Читаем Царство и Слава. К теологической генеалогии экономики и управления полностью

Особый случай в поэзии XX века представляет собой Рильке. Он действительно облачил явно гимнологическую интенцию в форму элегии и стенания. Именно этой контаминацией, этой сомнительной попыткой схватить мертвую поэтическую форму, вероятно, обусловлена аура почти литургической сакральности, извечно окружающая «Дуинские элегии». Их гимнологический характер в техническом смысле очевиден с первых же строк, в которых поэт обращается к ангельским иерархиям («Кто, если бы я закричал, меня бы услышал из ангельских воинств?»[248]), то есть как раз к тем, кто должен исполнять гимн совместно с людьми («Мы поем славословие для того, чтобы участвовать в гимнодии [koinōnoi tēs hymnōdias… genōmetha] ангельских воинств», как пишет Кирилл Иерусалимский в своем «Катехизисе» (Cyr. Cat. m. P. 154)). Ангелы до конца остаются избранными собеседниками поэта, к которым он обращает хвалебное песнопение («Воспевает наш мир ангелу», Рильке. 9, 53), воспеваемое ими вместе с ним («Так воспою я […] радость и славу согласному хору ангелов [zustimmenden Engeln], который примкнет к пению». Там же. 10. 1–2). А в «Сонетах к Орфею», которые, по замыслу Рильке, сущностно связаны с «Элегиями» и которые он рассматривал как своего рода их эзотерическое толкование, он открыто заявляет о гимнологической (то есть хвалебной) природе своей поэзии («Rühmen, das ists!» «Хвала: да, именно!», 7, 1). Так, восьмой сонет дает ключ к пониманию элегических заглавий его гимнов: стенание (Klage) может существовать лишь в сфере восхваления («Nur im Raum der Rühmung darf die Klage | gehn…», 8, 12); подобным же образом вследствие той же неизбежности в десятой элегии гимн переходит в стенание.

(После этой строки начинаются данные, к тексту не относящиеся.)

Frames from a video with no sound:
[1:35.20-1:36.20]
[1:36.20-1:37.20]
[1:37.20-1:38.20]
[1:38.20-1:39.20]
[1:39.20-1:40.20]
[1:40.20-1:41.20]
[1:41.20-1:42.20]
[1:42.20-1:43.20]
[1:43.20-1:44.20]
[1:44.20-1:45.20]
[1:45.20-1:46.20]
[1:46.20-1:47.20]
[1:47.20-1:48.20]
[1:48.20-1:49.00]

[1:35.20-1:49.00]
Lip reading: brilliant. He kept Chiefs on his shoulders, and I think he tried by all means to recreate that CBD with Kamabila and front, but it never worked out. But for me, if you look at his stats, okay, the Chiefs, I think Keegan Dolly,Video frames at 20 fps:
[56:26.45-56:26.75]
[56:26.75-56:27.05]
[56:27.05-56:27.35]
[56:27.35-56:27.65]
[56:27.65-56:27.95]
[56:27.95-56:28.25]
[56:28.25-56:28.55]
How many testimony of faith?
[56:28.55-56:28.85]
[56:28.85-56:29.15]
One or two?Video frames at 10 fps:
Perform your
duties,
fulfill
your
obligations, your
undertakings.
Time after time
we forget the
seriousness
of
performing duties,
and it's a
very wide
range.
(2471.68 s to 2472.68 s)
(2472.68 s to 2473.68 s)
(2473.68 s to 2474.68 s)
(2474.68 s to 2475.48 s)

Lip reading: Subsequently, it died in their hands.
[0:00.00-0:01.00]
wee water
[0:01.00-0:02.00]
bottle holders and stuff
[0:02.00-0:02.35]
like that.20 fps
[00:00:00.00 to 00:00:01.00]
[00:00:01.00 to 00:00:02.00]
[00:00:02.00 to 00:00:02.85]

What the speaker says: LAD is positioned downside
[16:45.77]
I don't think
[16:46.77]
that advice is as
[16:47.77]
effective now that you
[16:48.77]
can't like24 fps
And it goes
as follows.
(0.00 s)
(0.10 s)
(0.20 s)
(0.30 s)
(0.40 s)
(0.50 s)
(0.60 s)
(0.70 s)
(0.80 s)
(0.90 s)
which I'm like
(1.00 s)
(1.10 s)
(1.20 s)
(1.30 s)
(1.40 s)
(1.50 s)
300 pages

В проекте предисловия к изданию «Элегий», так и не увидевшему свет, Фурио Йези, посвятивший творчеству Рильке блестящие исследования, переворачивает устоявшуюся тенденцию критиков видеть в «Элегиях» исключительно насыщенное доктринальное содержание: он задается вопросом, имеет ли вообще смысл говорить в данном случае о «содержании». Он предлагает вынести за скобки доктринальное содержание «Элегий» (представляющее, впрочем, своего рода компиляцию общих мест поэзии Рильке) и прочитывать их как серию риторических поводов, позволяющих поэту удержаться по эту сторону тишины. Поэт хочет говорить; но то, что именно в нем хочет говорить, непознаваемо. Поэтому

звучащая речь не имеет никакого содержания, она есть чистое желание говорить. Содержание голоса тайны, который наконец звучит, – это не что иное, как сам факт того, что «тайна говорит». Для того чтобы это произошло, необходимо, чтобы модальности речи очистились от всякого содержания, притом самым тотализующим образом – так, чтобы свести в одной точке все былые действия, все произнесенные слова. Вот откуда средоточие в контексте «Элегий» множества рилькианских общих мест, включая самые старые. Но отсюда же проистекает и необходимость существования некоего места, в котором сольется содержимое этих topoi, чтобы в «Элегиях» они могли резонировать впустую… [Jesi. P. 118].

Йезиевское определение «Элегий» как поэзии, которой нечего сказать, как чистого «утверждения асемантического ядра слова» (Ibid. P. 120), в сущности справедливо и в отношении гимна вообще: оно схватывает интенцию, наиболее присущую всякой доксологии. В точке, где она полностью совпадает со славой, хвала бессодержательна; она кульминирует в amen, который ничего не сообщает, но лишь санкционирует и завершает сказанное. И то, о чем «Элегии» стенают и что они одновременно восхваляют (в соответствии с принципом, согласно которому стенание возможно лишь в сфере прославления), – это и есть невосполнимое отсутствие содержания гимна, вращение языка вхолостую как высшая форма прославления. Гимн представляет собой радикальное упразднение языка, несущего в себе значение, – слово, ставшее абсолютно бездеятельным и все же поддерживаемое как таковое в форме литургии.